Is there a way to increase the job performance in a way that the cores are used more efficiently?

Best,
Camps

Answered by tobigithub

Feb 19, 2025

@icamps thanks for providing the input data. Multiple aspects come to my mind:

The Intel i7-13650HX has 14 true CPU cores, see Intel SKU [Link]

     - Performance-cores: 6 cores x 2 threads per core = 12 threads
     - Efficient-cores: 8 cores x 1 thread per core = 8 threads
     - Total threads: 12 + 8 = 20 threads

Using more than the provided true CPU cores does not always increase the performance, lets say 1 core/ 2 threads would not automatically double the speed. In many cases when oversubscribing CPU cores, the algorithm could even become slower. There are exceptions, with hybrid algorithms, that use multiple different processes, here hyperthreading could massively speed up sof…

View full answer

tobigithub · 2025-02-13T01:11:49Z

tobigithub
Feb 13, 2025

@icamps can you share your input coordinates, parameter file and command line?
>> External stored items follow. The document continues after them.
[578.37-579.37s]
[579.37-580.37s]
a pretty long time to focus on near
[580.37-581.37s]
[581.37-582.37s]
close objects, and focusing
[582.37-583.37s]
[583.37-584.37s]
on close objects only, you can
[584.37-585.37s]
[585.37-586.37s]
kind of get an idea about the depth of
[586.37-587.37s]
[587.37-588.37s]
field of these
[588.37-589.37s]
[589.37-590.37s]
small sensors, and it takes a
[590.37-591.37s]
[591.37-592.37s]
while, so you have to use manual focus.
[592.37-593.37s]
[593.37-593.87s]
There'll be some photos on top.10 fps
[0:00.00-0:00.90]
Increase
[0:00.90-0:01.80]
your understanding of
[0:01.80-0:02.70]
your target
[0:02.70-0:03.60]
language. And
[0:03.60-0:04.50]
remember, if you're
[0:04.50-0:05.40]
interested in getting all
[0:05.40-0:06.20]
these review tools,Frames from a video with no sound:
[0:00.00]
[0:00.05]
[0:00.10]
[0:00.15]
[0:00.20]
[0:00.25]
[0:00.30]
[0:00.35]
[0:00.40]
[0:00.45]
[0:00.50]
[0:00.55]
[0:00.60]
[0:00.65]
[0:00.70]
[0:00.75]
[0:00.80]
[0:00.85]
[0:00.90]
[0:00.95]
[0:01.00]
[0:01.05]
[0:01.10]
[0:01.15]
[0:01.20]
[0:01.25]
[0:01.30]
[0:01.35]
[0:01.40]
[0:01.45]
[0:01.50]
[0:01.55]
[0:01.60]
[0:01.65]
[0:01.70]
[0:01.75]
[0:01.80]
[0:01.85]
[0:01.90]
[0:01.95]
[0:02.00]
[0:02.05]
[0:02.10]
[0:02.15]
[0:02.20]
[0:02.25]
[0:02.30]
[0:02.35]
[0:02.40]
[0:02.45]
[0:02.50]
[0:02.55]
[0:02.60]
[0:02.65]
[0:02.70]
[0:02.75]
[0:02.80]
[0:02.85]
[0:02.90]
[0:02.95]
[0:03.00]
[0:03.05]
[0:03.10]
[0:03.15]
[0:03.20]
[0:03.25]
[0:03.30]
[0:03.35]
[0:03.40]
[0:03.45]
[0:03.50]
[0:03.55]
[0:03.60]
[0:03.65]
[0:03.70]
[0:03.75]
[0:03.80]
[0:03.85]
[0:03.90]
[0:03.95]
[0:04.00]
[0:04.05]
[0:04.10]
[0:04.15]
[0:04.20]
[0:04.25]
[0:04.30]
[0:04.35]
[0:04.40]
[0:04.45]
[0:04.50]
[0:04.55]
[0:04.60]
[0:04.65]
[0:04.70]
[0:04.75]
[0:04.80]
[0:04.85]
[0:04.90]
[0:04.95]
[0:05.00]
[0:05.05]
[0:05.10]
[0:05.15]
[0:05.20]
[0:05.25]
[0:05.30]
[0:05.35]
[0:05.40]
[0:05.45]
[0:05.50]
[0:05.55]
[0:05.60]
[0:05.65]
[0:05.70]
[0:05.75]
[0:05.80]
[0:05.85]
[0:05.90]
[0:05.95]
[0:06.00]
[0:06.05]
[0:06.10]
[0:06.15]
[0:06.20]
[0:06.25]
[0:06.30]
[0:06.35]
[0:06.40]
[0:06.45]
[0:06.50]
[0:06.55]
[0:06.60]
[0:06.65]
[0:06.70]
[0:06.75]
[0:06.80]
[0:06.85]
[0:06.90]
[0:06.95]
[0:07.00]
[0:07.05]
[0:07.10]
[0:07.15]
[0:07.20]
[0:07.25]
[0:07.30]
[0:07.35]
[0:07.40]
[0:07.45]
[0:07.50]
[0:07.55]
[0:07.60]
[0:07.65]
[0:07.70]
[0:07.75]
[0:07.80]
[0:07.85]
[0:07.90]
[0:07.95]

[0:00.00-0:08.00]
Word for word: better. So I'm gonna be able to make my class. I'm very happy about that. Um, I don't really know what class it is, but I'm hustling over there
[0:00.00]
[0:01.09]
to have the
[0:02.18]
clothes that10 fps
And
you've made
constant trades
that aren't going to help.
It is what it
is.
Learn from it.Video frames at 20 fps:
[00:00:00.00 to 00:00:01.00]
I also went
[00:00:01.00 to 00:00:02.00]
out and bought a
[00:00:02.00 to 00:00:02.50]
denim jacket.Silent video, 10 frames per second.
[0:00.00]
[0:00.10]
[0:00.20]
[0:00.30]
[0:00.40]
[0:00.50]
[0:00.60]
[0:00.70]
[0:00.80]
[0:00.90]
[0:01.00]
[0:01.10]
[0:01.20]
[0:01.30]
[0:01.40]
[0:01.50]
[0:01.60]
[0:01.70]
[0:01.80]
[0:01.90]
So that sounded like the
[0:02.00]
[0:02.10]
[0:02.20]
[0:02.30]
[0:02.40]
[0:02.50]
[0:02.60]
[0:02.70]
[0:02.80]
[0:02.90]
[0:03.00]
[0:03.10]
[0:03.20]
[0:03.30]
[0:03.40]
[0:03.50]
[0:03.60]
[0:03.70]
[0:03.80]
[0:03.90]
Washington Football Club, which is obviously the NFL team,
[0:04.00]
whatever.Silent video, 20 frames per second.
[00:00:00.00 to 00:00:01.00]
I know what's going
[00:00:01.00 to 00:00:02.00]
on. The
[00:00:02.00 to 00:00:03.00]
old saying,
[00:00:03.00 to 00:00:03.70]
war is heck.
And lscpu or cpu-z, basically what is the processor type?

1 reply

icamps Feb 16, 2025
Author

Sure. Attached is a PDB file (I added TXT to the extension).

Also, I was using the following:

export NUM_THREADS=18
export MKL_NUM_THREADS=${NUM_THREADS}
export OMP_NUM_THREADS=${NUM_THREADS},1
export OMP_STACKSIZE=15G
ulimit -s unlimited

and running as:
xtb --gfnff AirMix_MCNB+COCl2+20.pdb --input in_md.inp --md --namespace out_AirMix_MCNB+COCl2+20 -P ${NUM_THREADS} --iterations 5000

with in_md.inp like:

$md
  # restart=true
   forcewrrestart=true
   temp=298.15 # in K
   time= 100.0  # in ps
   dump= 50.0  # in fs
   step=  1.0  # in fs
   velo= false
   nvt = true
   hmass=4
   shake=0 # use SHAKE algorithm to constrain bonds 0 = off, 1 = X-H only, 2 = all bonds
   sccacc=1.0
$end

AirMix_MCNB+COCl2+20.pdb.txt

tobigithub · 2025-02-16T23:18:06Z

tobigithub
Feb 16, 2025

@icamps thanks! What are the CPU specs lscpu (Linux) cpu-z (Win), because maybe you are oversubscribing threads, which could lead to lower overall performance. Basically more threads assigned to xtb, than actual CPU cores are available. Reason, you show 20 threads or CPUs in the screenshot, but are they true CPU cores (AMD, Intel)? So what is the specific type of CPU?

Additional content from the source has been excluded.